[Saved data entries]
○ ○ ○ ○ ○

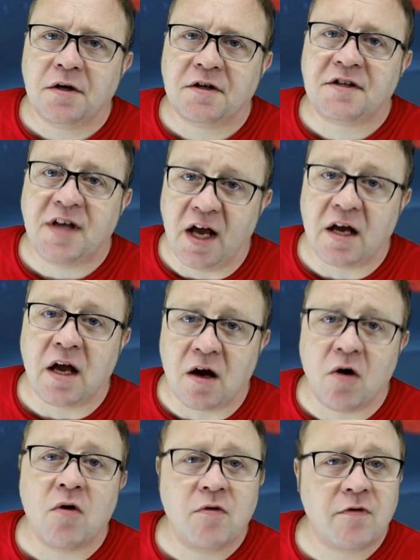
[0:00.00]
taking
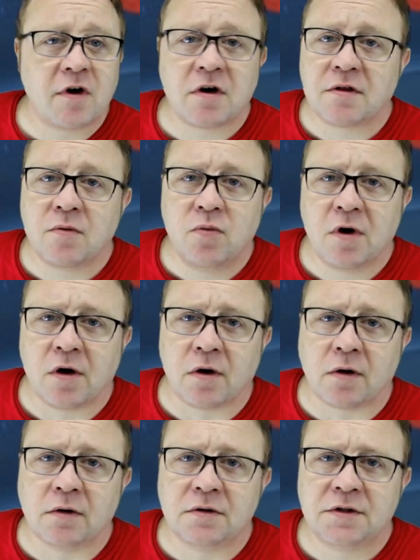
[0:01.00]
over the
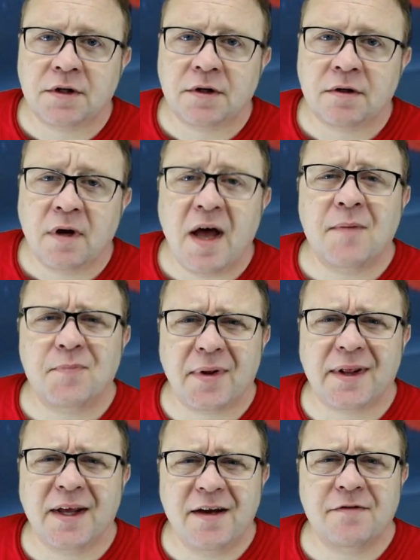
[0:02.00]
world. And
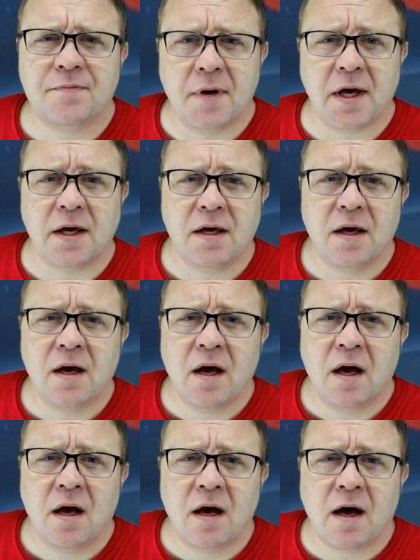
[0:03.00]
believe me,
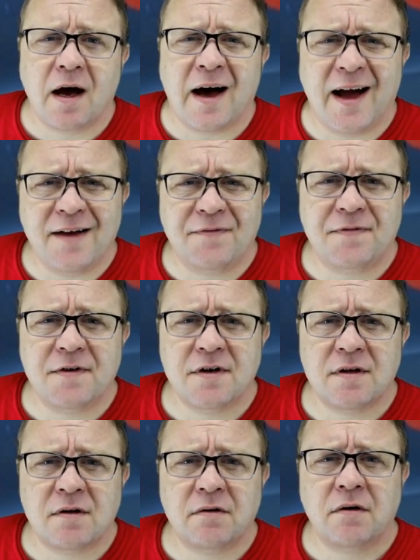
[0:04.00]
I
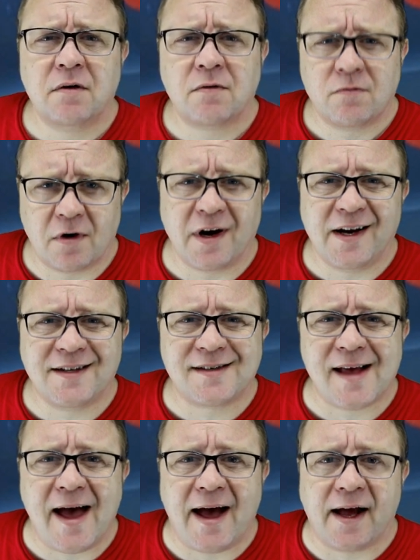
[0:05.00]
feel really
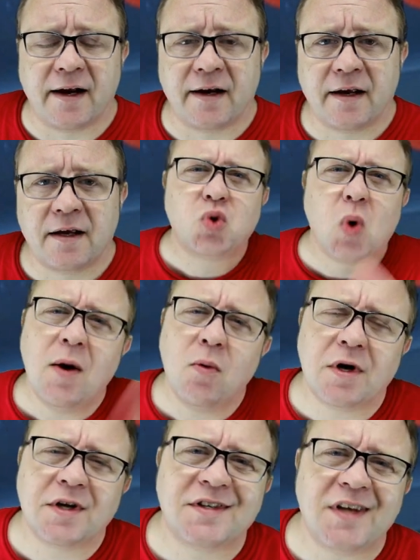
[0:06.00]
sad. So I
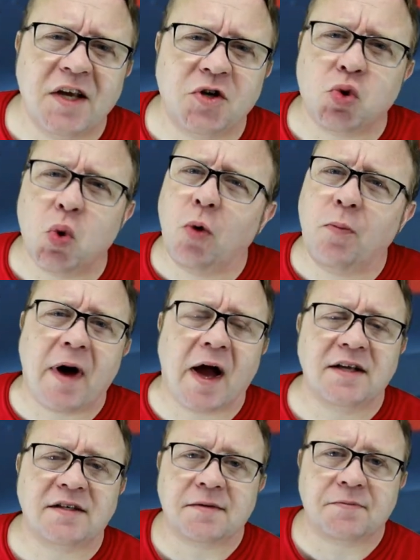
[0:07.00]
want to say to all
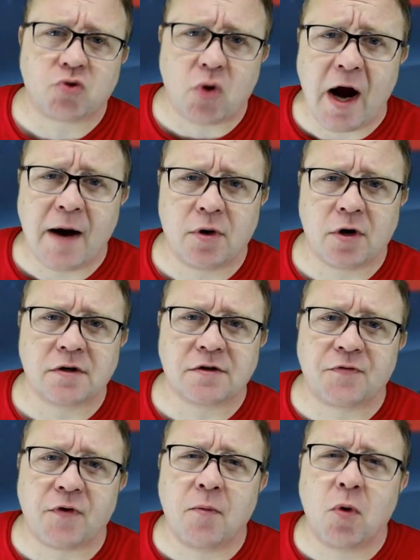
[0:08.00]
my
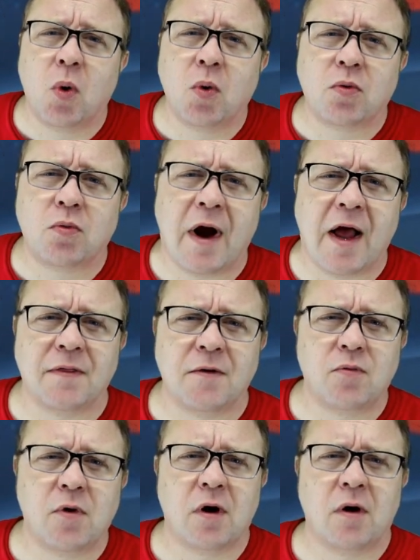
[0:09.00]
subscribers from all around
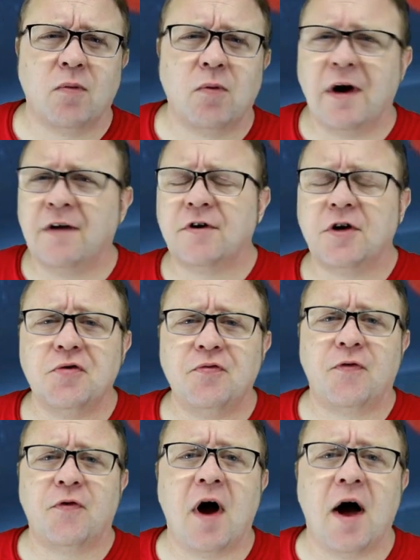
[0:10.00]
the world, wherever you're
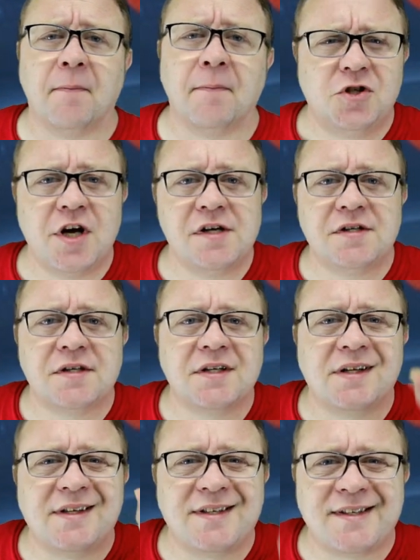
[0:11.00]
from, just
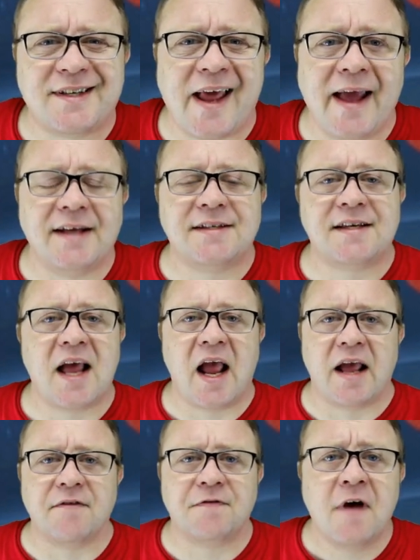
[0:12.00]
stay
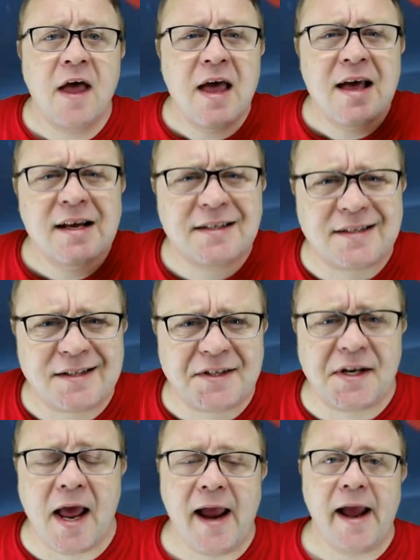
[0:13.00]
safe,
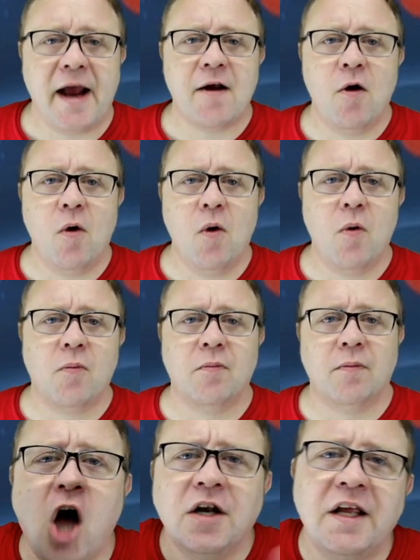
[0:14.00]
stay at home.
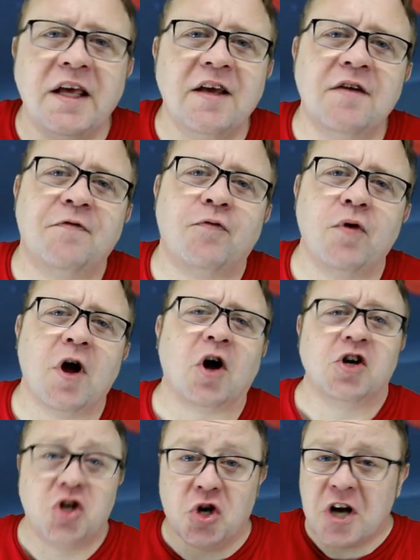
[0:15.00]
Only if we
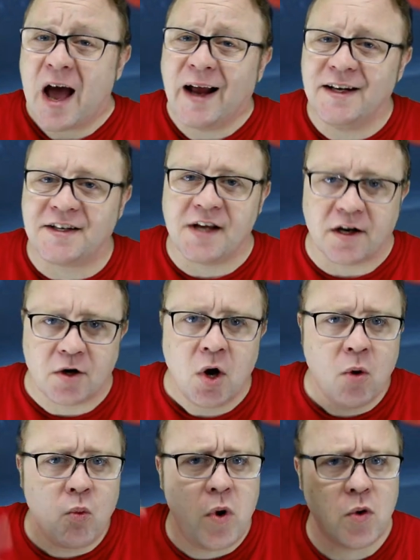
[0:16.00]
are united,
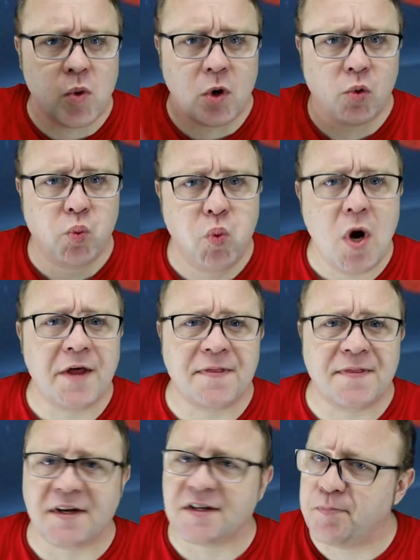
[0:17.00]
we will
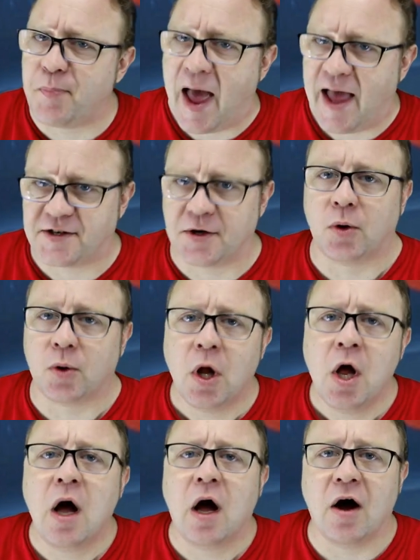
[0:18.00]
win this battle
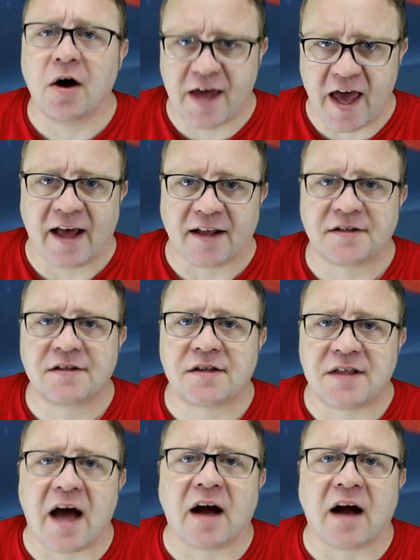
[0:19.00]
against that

○ ○ ○ ○ ○

■ **Goal of the exercise**: A faithful copy of the records above, without images, is what to give back.

■ **Your solution**:
[0:00.00]
taking
[0:01.00]
over the
[0:02.00]
world. And
[0:03.00]
believe me,
[0:04.00]
I
[0:05.00]
feel really
[0:06.00]
sad. So I
[0:07.00]
want to say to all
[0:08.00]
my
[0:09.00]
subscribers from all around
[0:10.00]
the world, wherever you're
[0:11.00]
from, just
[0:12.00]
stay
[0:13.00]
safe,
[0:14.00]
stay at home.
[0:15.00]
Only if we
[0:16.00]
are united,
[0:17.00]
we will
[0:18.00]
win this battle
[0:19.00]
against that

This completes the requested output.